Это старик выпалил в большой спешке, словно боясь, что хозяин его остановит. Отец сделал это взмахом руки.
— Достаточно. Я не просил информации. Можешь идти.
Дверь закрылась за ним, и снова наступила пауза. Моя тема разговора уплыла совсем, как туман, хотя я был так озабочен ею. Я попытался возобновить ее, но не смог. Что-то, казалось, сковывало мое дыхание: и всё же в этом скучном, респектабельном доме, где всё дышало порядочностью и честностью, было несомненно, что не может быть никакой постыдной тайны, которую нужно раскрыть. Прошло некоторое время, прежде чем отец заговорил, не из-за какой-то цели, которую я мог бы увидеть, а, по-видимому, потому, что его разум был занят, вероятно, непривычными мыслями.
— Ты почти не знаешь гостиную, Фил, — сказал он наконец.
— Очень мало.
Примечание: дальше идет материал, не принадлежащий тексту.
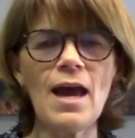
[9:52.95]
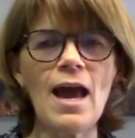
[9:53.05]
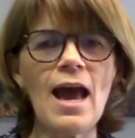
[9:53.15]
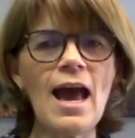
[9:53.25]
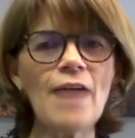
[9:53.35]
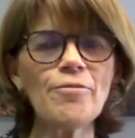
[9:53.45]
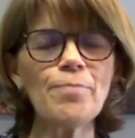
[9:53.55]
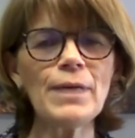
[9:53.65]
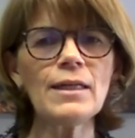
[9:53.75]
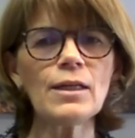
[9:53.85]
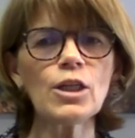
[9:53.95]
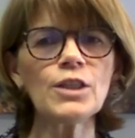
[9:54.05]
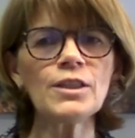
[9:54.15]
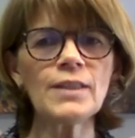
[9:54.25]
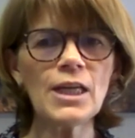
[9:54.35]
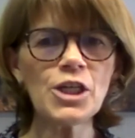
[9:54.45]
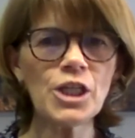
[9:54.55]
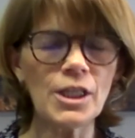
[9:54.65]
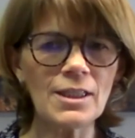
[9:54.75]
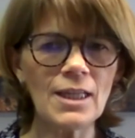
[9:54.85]
have been
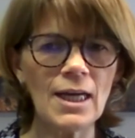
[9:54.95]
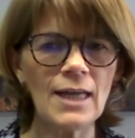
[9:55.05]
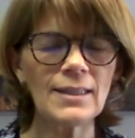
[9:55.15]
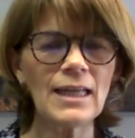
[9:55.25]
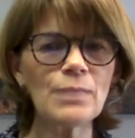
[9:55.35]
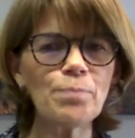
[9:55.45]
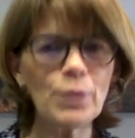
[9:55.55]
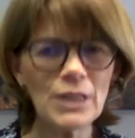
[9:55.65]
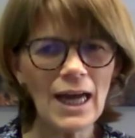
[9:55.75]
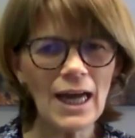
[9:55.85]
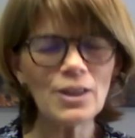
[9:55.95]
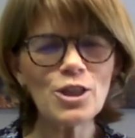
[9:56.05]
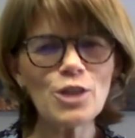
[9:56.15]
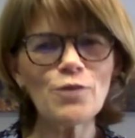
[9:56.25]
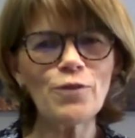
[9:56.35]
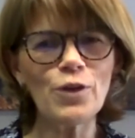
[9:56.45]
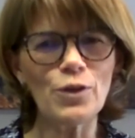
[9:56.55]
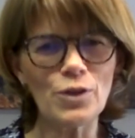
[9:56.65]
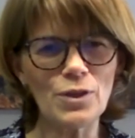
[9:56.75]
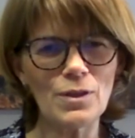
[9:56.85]
conditioned that putting others
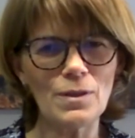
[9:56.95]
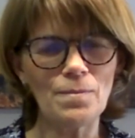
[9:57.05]
first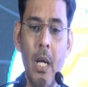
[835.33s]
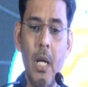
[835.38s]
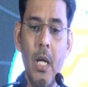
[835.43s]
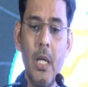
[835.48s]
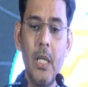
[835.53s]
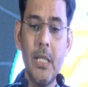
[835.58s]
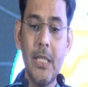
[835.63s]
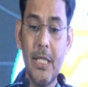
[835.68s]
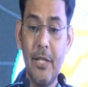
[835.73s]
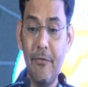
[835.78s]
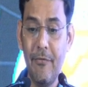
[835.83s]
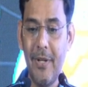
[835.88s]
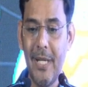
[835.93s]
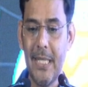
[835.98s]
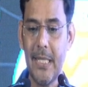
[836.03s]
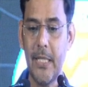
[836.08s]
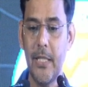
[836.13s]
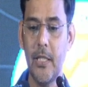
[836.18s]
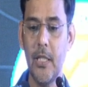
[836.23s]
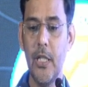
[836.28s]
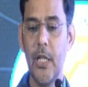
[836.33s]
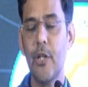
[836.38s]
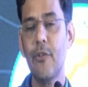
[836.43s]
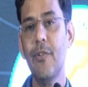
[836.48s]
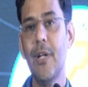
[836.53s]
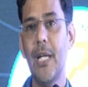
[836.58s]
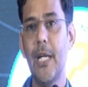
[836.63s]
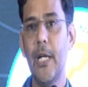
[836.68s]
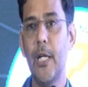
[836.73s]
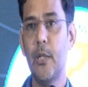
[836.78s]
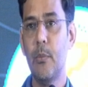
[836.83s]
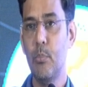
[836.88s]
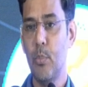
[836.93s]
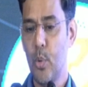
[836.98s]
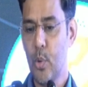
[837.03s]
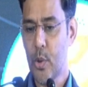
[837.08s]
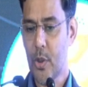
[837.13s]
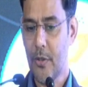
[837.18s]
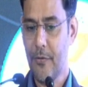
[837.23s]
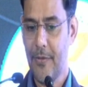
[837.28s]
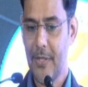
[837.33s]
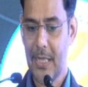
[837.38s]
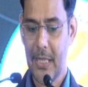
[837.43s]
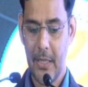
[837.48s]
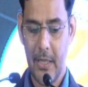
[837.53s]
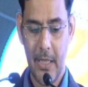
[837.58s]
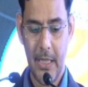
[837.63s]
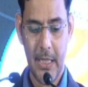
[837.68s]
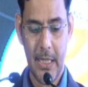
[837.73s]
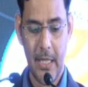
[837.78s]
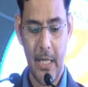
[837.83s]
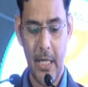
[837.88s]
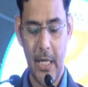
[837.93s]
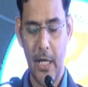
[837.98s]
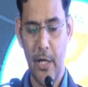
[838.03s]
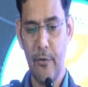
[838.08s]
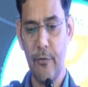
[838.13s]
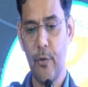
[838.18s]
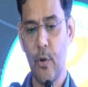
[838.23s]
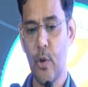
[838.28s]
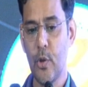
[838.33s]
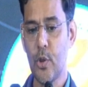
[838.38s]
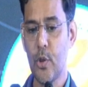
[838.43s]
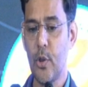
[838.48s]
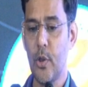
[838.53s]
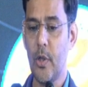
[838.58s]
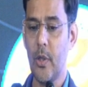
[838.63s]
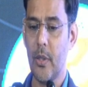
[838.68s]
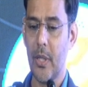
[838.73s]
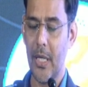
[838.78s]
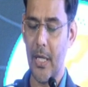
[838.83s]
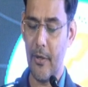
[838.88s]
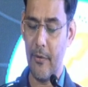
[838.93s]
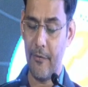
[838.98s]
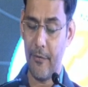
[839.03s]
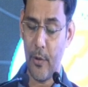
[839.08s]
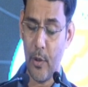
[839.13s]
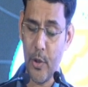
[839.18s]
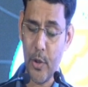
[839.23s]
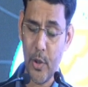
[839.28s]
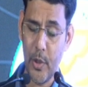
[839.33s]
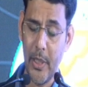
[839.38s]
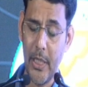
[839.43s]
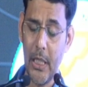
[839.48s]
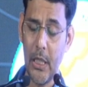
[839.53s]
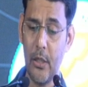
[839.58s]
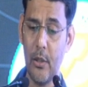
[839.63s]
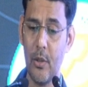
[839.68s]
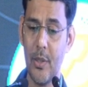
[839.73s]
Simvastatin equivalent. Most of studies are unfortunately on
Я никогда не видел, чтобы ею пользовались. Честно говоря, я испытываю перед ней легкий трепет.
— Этого не должно быть. Для этого нет причин. Но человек, живущий один, как я большую часть своей жизни, не имеет нужды в гостиной. Я всегда, по предпочтению, сидел среди своих книг; однако мне следовало подумать о том, какое впечатление это произведет на тебя.
— О, это неважно, — сказал я; — трепет был детским. Я не думал об этом с тех пор, как вернулся домой.
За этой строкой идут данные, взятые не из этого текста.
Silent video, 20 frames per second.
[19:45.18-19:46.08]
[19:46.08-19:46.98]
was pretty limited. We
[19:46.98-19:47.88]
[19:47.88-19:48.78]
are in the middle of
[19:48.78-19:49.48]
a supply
— Она никогда не была чем-то особенно великолепным, — сказал он. Он поднял лампу со стола с каким-то отсутствующим видом, даже не заметив моего предложения взять ее у него, и пошел вперед. Ему было под семьдесят, и он выглядел на свой возраст; но это был возраст бодрости, без признаков упадка. Круг света от лампы освещал его седые волосы, пронзительные голубые глаза и чистый цвет лица; его лоб был как старая слоновая кость, щеки с теплым румянцем: старик, но человек в полном расцвете сил. Он был выше меня и всё еще почти так же силен. Когда он стоял мгновение с лампой в руке, он выглядел как башня в своем огромном росте и дородности. Я размышлял, глядя на него, что знаю его близко, ближе, чем любое другое существо в мире, — я был знаком с каждой деталью его внешней жизни; неужели могло быть так, что на самом деле я совсем его не знаю?
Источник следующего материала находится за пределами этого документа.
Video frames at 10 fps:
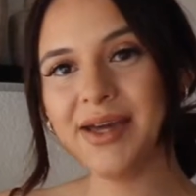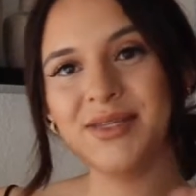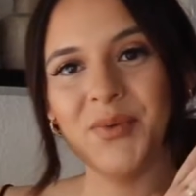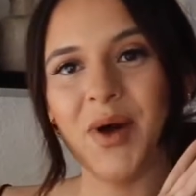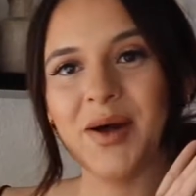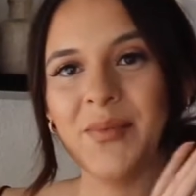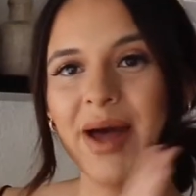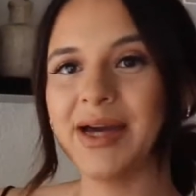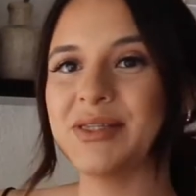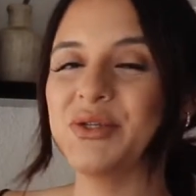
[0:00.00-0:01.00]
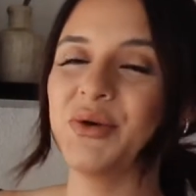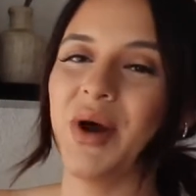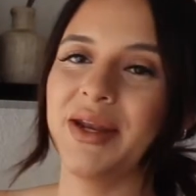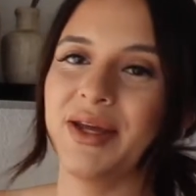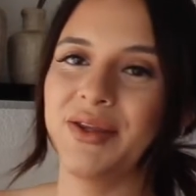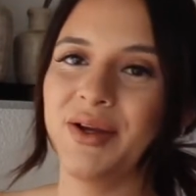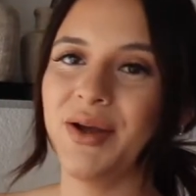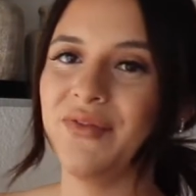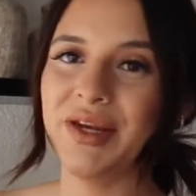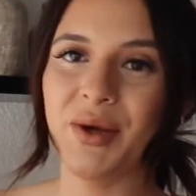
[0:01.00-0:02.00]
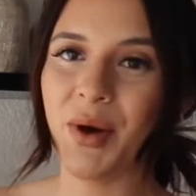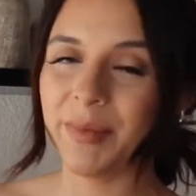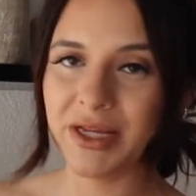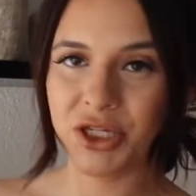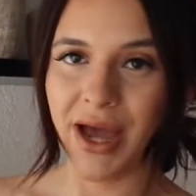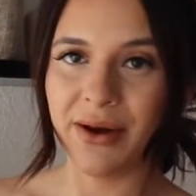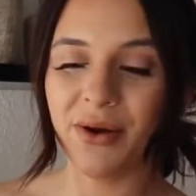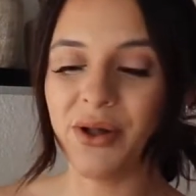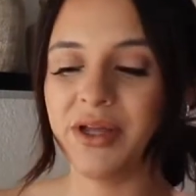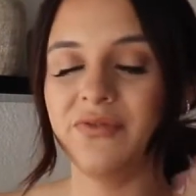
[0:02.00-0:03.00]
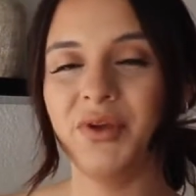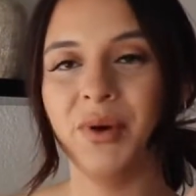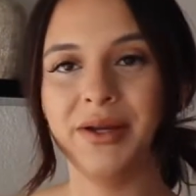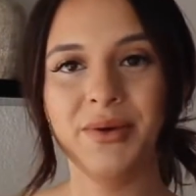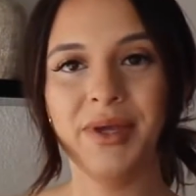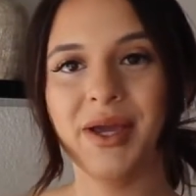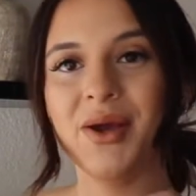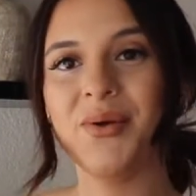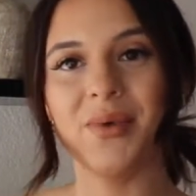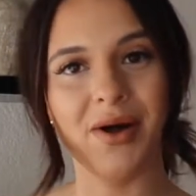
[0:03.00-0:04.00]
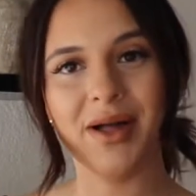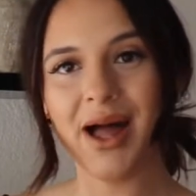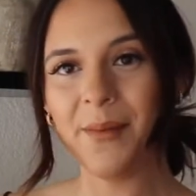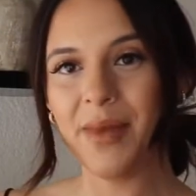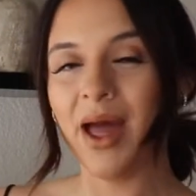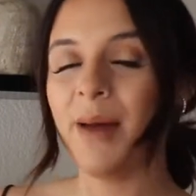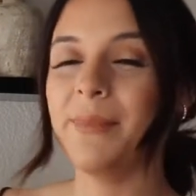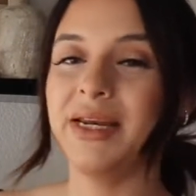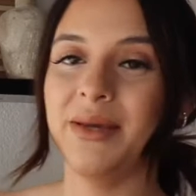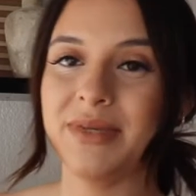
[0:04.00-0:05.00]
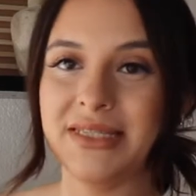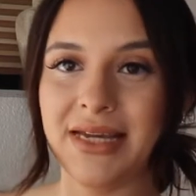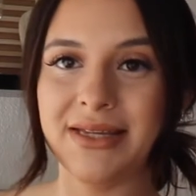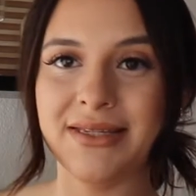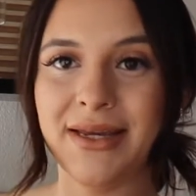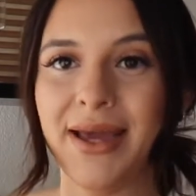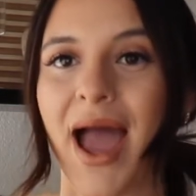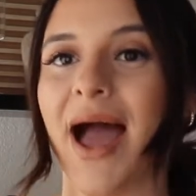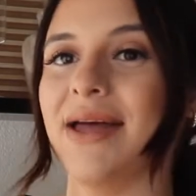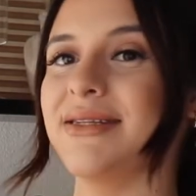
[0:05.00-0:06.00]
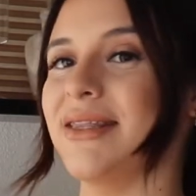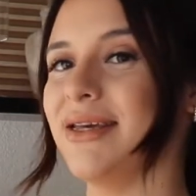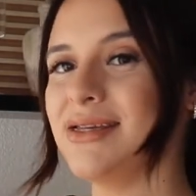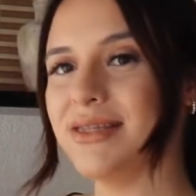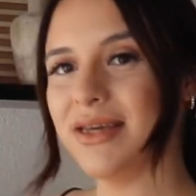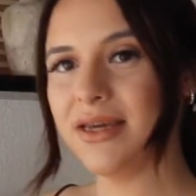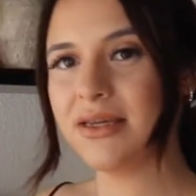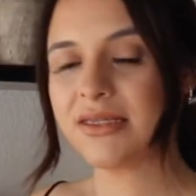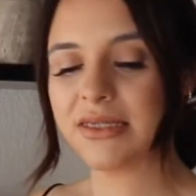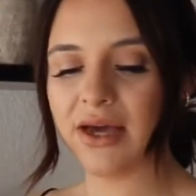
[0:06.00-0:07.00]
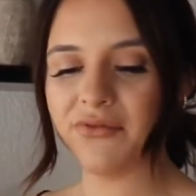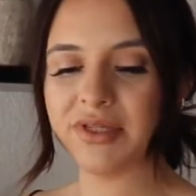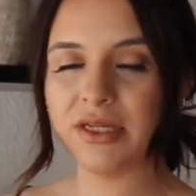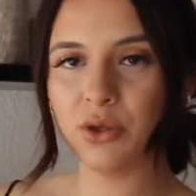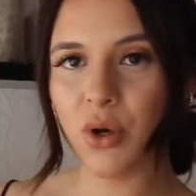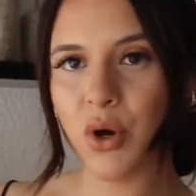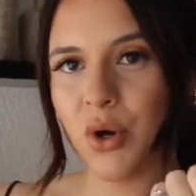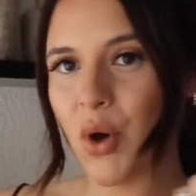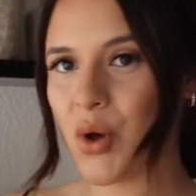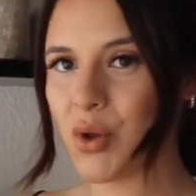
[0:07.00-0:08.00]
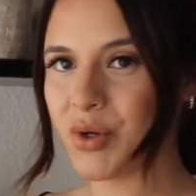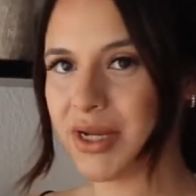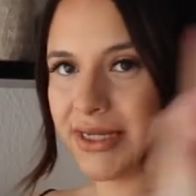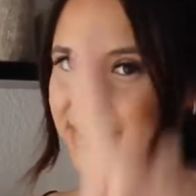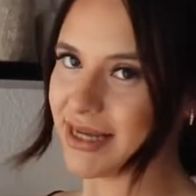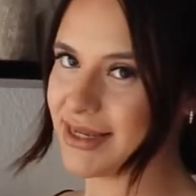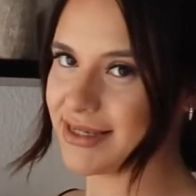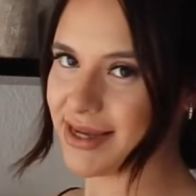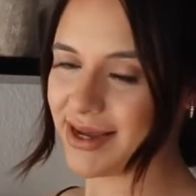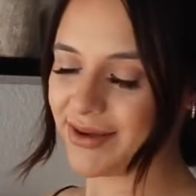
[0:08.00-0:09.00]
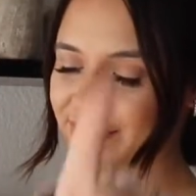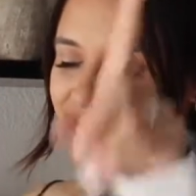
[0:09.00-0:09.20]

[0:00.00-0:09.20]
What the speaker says: Welcome back to another video on my channel. If you are new here, welcome. My name is Daisy and this is Cafecito con Daisy.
Гостиная уже была освещена мерцающим рядом свечей на каминной полке и вдоль стен, создавая красивый звездный эффект, который дают свечи без особого света. Поскольку я не имел ни малейшего представления, что собираюсь увидеть, ибо слова Морфью о «поразительном сходстве» были сказаны в большой спешке и лишь наполовину понятны в смятении моих чувств, мой первый взгляд был направлен на это весьма необычное освещение, причину которого я не мог объяснить. Следующий взгляд показал мне большой портрет в полный рост, все еще в ящике, в котором он, по-видимому, путешествовал, поставленный вертикально и прислоненный к столу в центре комнаты. Отец подошел прямо к нему, жестом велел мне поставить небольшой столик вплотную к картине с левой стороны и поставил на него свою лампу. Затем он махнул рукой в сторону картины и отошел в сторону, чтобы я мог видеть.